• Work required:
Exclude images; transcribe the rest of the data exactly.

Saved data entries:
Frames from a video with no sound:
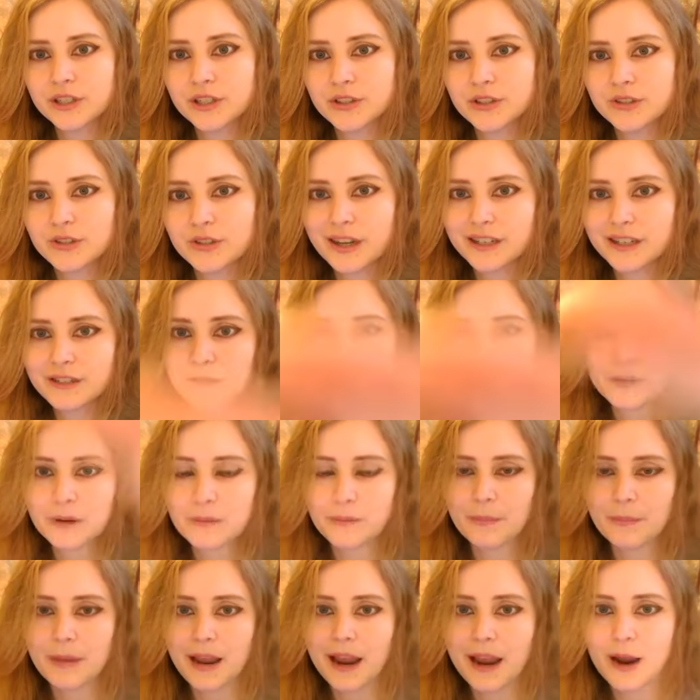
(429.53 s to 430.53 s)
to kind of
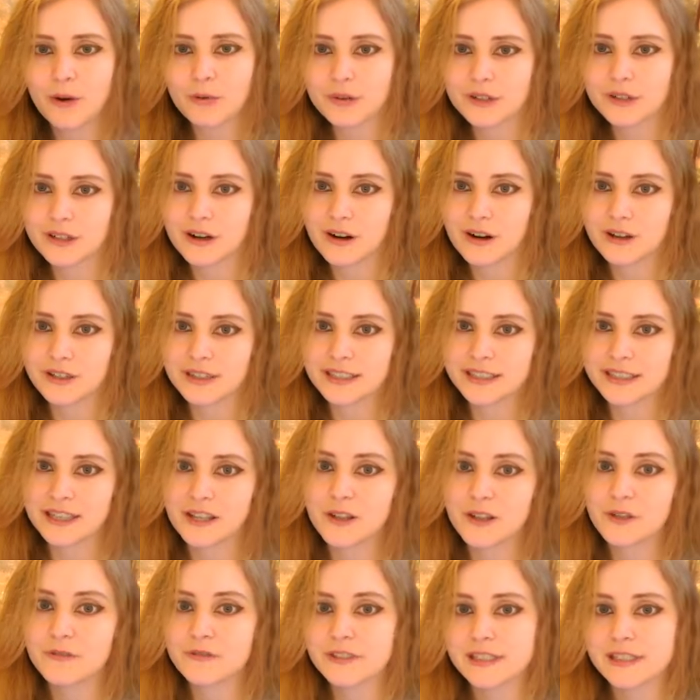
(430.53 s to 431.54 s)
empower
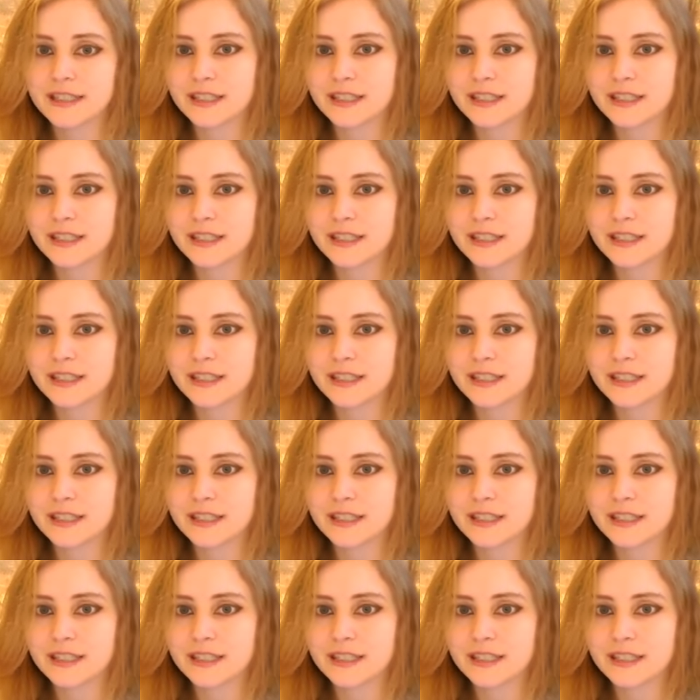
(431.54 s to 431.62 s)
ourselves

• Solved exercise:
Frames from a video with no sound:
(429.53 s to 430.53 s)
to kind of
(430.53 s to 431.54 s)
empower
(431.54 s to 431.62 s)
ourselves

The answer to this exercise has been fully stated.